A COMMEMORATIVE service to observe the Korean War ceasefire will be held in Wagga’s Victory Memorial Gardens on Monday.
The annual service, starting at 10.30am and open to the public, will mark the 62nd anniversary of the end of hostilities on the Korean Peninsula.
Korean War veteran, Harry Edmonds, said the war has never officially ended.
Some 17,000 Australians fought in the Korean War and 340 of them were killed.
A number of others are still missing, and the memories of them always feature strongly in Wagga’s Korean War services.
There are just three Korean War veterans left in Wagga - Mr Edmonds, Alan Evans (both 85) and Bob Menzies.
Mr Evans said the number of Korean veterans around Australia was declining rapidly.
“The year before last we had 300 at the reunion in Canberra, and last year 80 turned up,” Mr Evans said.
A number of Korean veterans from other centres, including Alex Ouchirenko from Mildura, Col Anderson from Tumut, John Sullivan from Narrandera and John Laughton from the HMAS Bataan Association, will attend the Wagga service.
The service will include a prayer of remembrance read by chaplain Paddy Sykes and a keynote address by Kildare Catholic College Year 11 students Coen Brand and Grace Rosser.

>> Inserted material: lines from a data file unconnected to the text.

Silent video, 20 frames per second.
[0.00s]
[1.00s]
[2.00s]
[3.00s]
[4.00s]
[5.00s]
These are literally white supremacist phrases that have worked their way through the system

The Ode of Remembrance will be read by Wagga RSL sub-branch secretary Ken May, followed by the Last Post, a minute’s silence and the Rouse.
There will be an informal cup of tea after the service.

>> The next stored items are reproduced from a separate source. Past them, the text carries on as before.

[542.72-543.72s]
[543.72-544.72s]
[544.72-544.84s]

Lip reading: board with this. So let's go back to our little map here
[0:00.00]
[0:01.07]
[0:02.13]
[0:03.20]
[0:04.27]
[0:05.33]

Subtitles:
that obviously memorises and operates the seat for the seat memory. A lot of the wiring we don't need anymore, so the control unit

Master of ceremonies for service and RSL sub-branch treasurer, Brian Watts, said he believed many people knew of the Korean War, but few were familiar with the conflict.
“If you asked a lot of kids about Korea they probably could not say much,” Mr Watts said.
“It was not on television like the Korean War was,” Mr Evans said.
The Korean War began in June, 1950, with the invasion of South Korea by communist North Korea.
The North Koreans were on the verge of victory until the intervention of United Nations forces, including Australia, New Zealand, Canada and the United States.
The two Koreas are still technically at war and tensions between the two countries often flare to the point of talk of more military conflict on the troubled peninsula.